Some preachers have been predicting the end of the world for much longer than I've been alive. They whip Biblical passages into mental pictures of Armageddon. We love sermons and horror films that scare the beeswax out of us. We pay money for the experience.
My guess is that their business is good right now.
All governments are astutely aware of the power fear has over their own citizens. Saddam Hussein uses fear to maintain murderous control. For our convenience, our own government has color-coded the levels of how scared we're supposed to be on any given day.
Terror is the goal of one of the U.S. scenarios for an attack on Iraq, to pulverize the country with a barrage of missiles -- one every four minutes -- that will send the populace into a state of shock, leaving them unable to fight back. Our government has not ruled out the use of nuclear weapons, in fact, it is considering a plan in which nuclear bombs called "bunker busters" are used to knock down Saddam Hussein's hideouts.
A research psychologist named Lawrence LeShan says three ideas appear when a country is moving toward war:
That a specific country has become the embodiment of evil, and that life will be wonderful once that country is defeated.
That taking on this enemy is an exalted and glorious action.
That those who disagree with this view are traitors.
In his book "The Psychology of War," LeShan differentiates between the way we think in peacetime and how our minds work in wartime. He calls the latter the "mythic" mode of perception.
In peacetime, we see the gray between good and evil. In wartime, good and evil become Us versus Them.
In peacetime, we try to solve problems by understanding their causes. In wartime, the outcome is all that matters.
In peacetime, the present seems to extend into a familiar future. In wartime, the war is expected to change the world forever. You remember the war to end all wars.
In peacetime, people everywhere are thought to be basically the same. In wartime, the enemy seems very different from us. Whatever we do is good, whatever actions they take are evil. It's right for us to have weapons of mass destruction. It's wrong for them.
Mythic thinking is seductive.
Here is my horror film: We bludgeon Iraq, killing hundreds of thousands of Muslims and sending Saddam Hussein into a bunker so deep even he can't find the bottom. We watch as the Arab rulers who played along lose control of their own countries.
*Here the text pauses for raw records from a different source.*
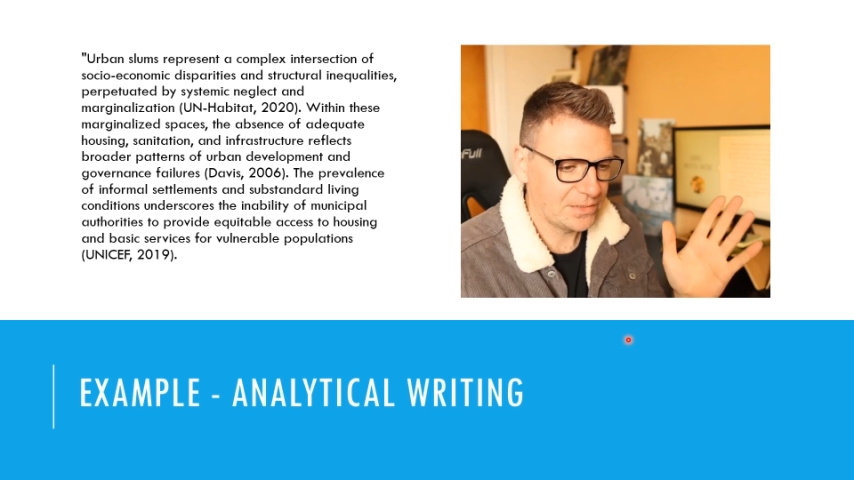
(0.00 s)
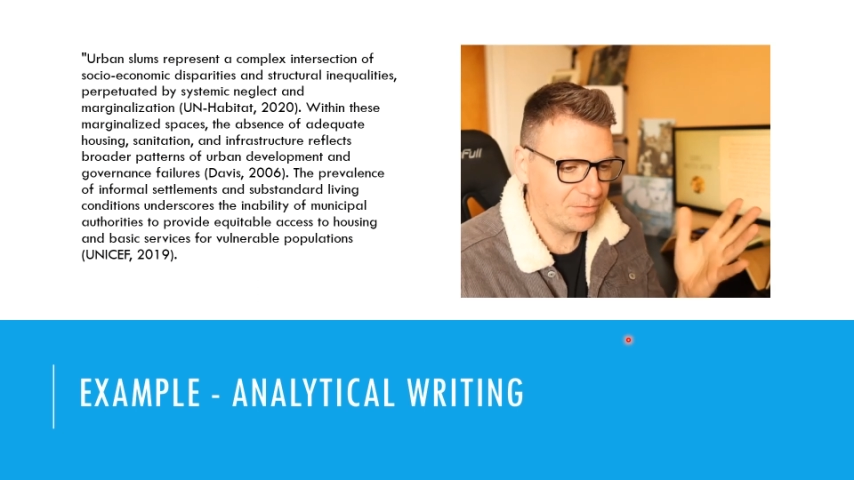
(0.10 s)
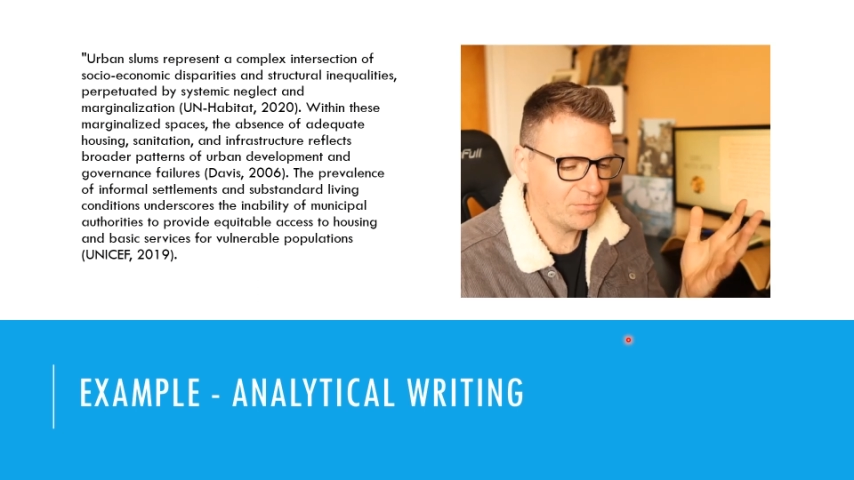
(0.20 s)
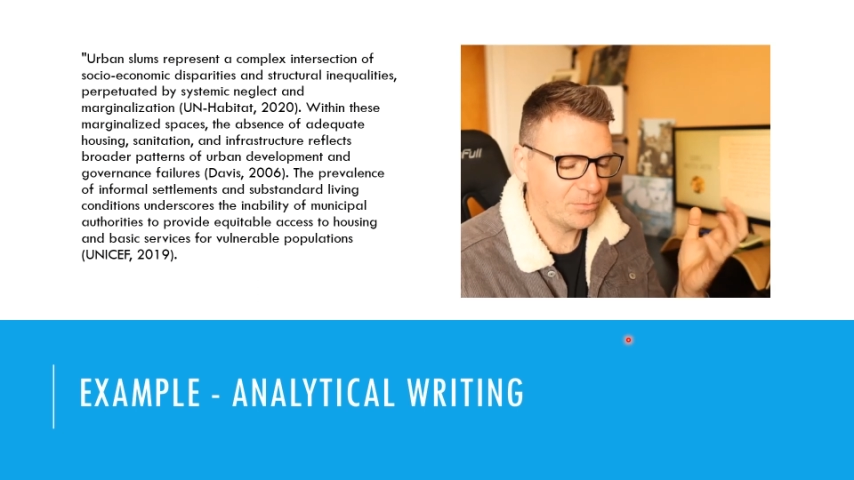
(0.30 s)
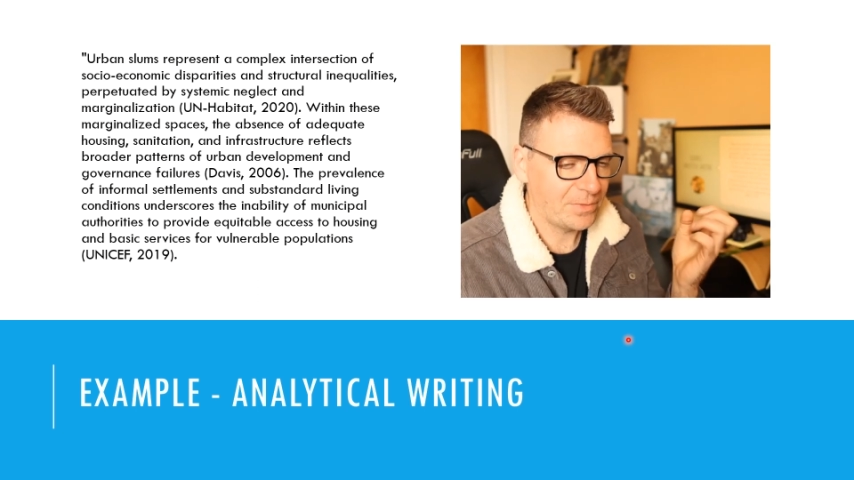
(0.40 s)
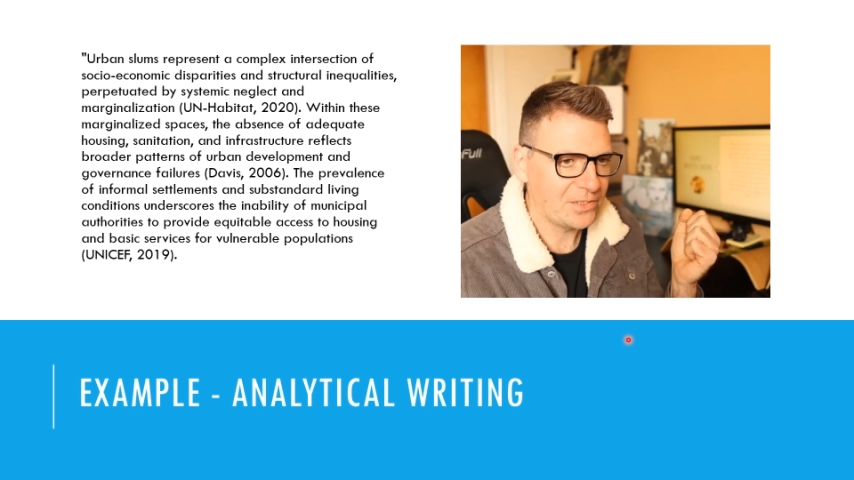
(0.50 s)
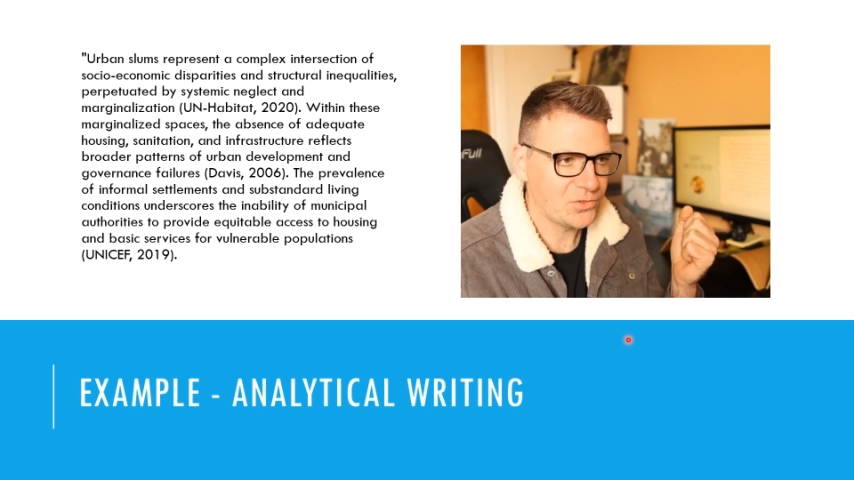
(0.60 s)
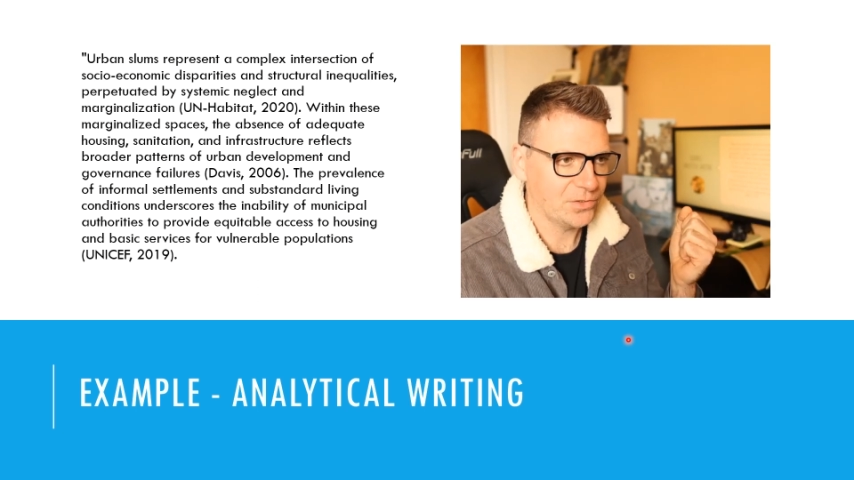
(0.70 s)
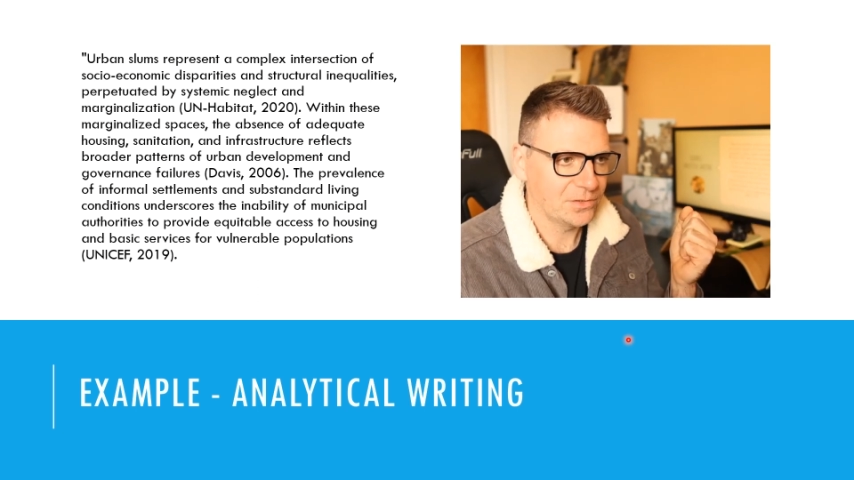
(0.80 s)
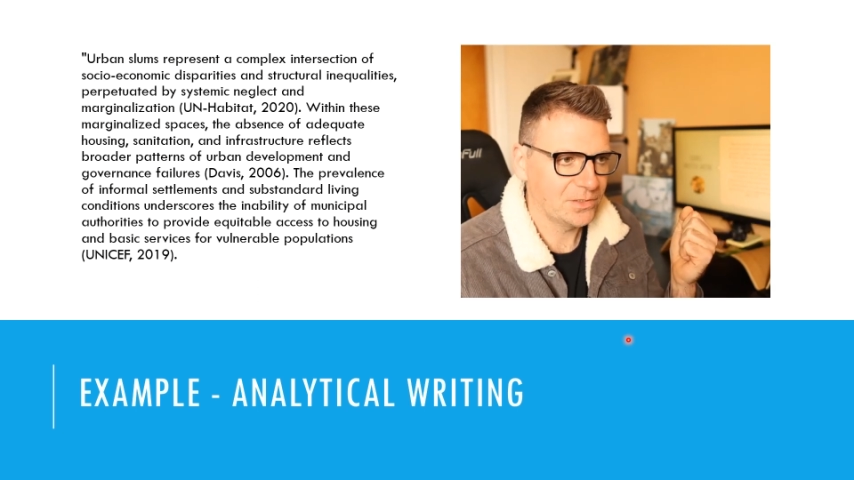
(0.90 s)

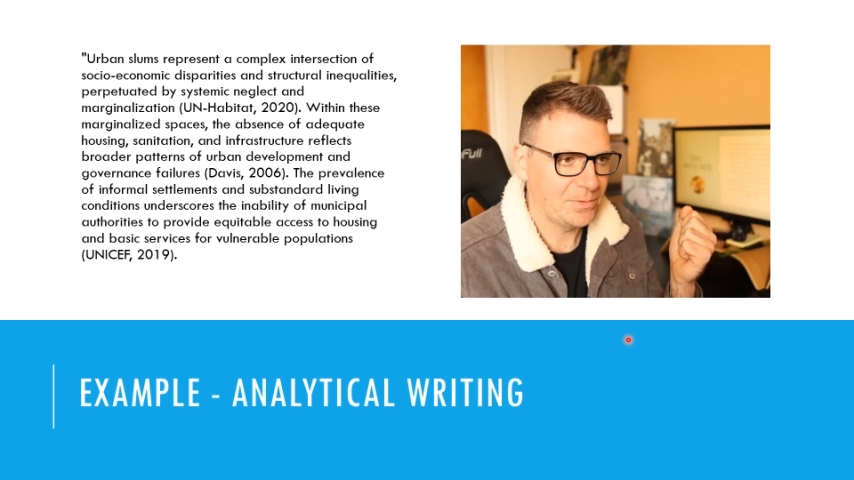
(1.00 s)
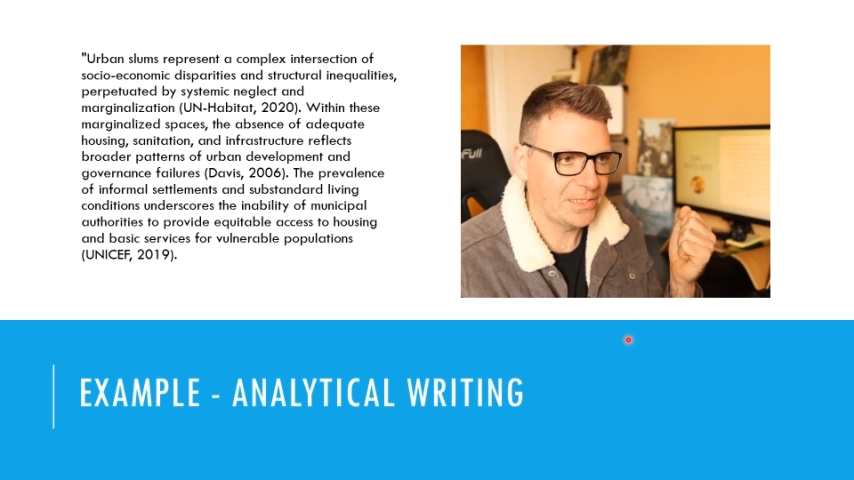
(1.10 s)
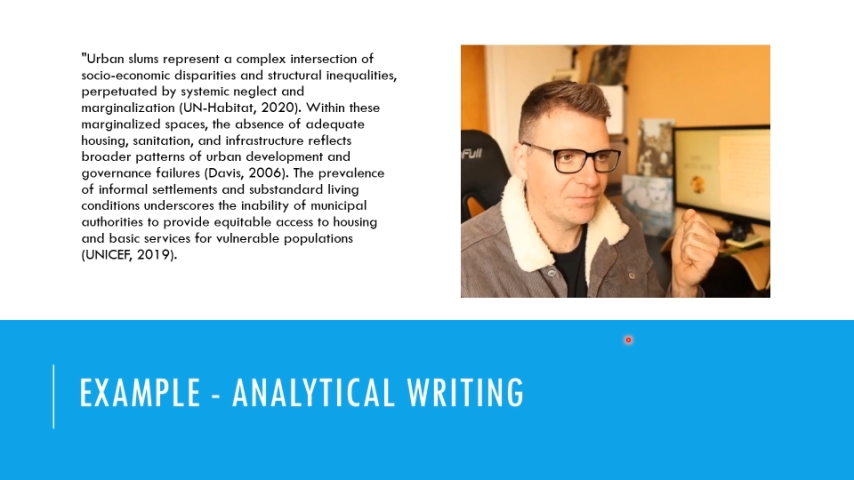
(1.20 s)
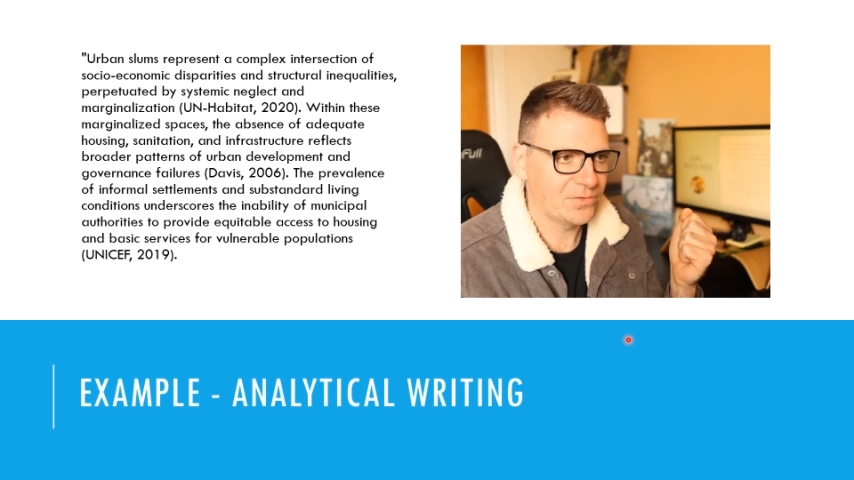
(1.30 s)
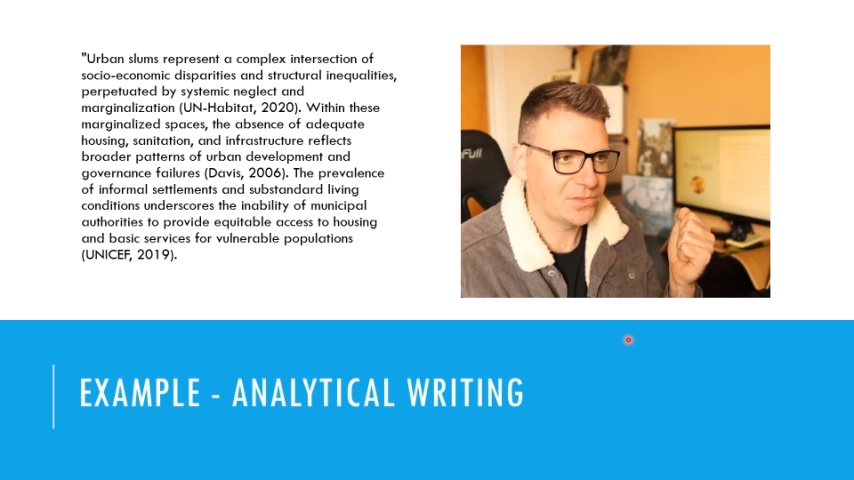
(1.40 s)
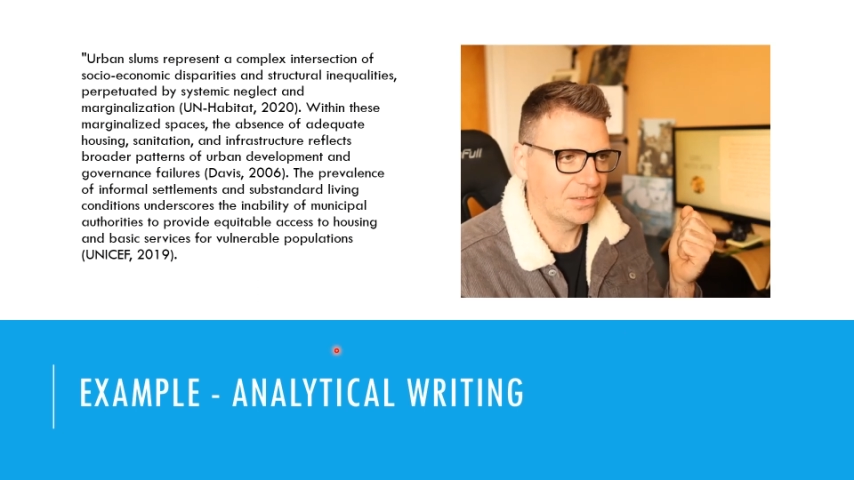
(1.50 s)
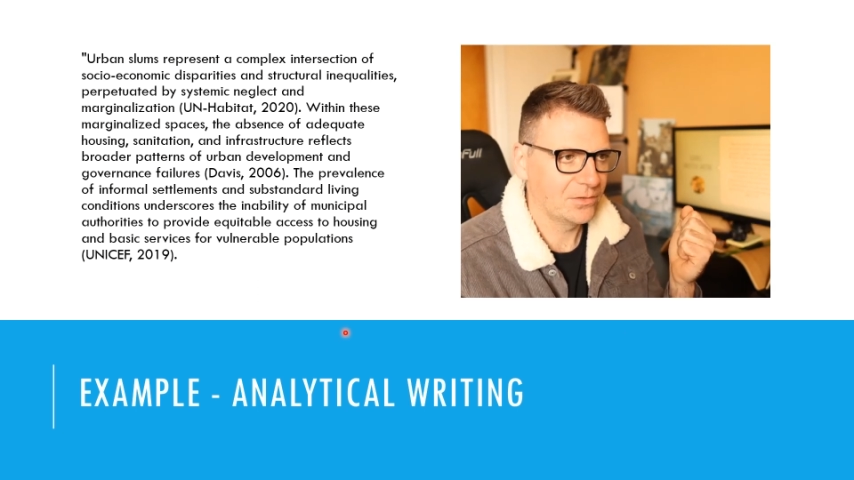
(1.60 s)
information to be given to me.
Their governmental systems implode just as Communist countries' did two decades ago. Quickly the United States is fighting a holy war with most of the Muslims on Earth.
The preachers turn out to have been right.
This is a momentous time in history. LeShan argues that the time for all war to end is now. His analogy is the abolition of slavery, a socially accepted institution only 150 years ago. The irony that it took a war to stop slavery then is not lost on me.
The world has changed. Half a century after discovering the secret that can bring on our own extinction, what if we decided to turn our backs on violence to find out what else we are capable of understanding?
Love, Sam
Sam Blackwell is a staff writer for the Southeast Missourian.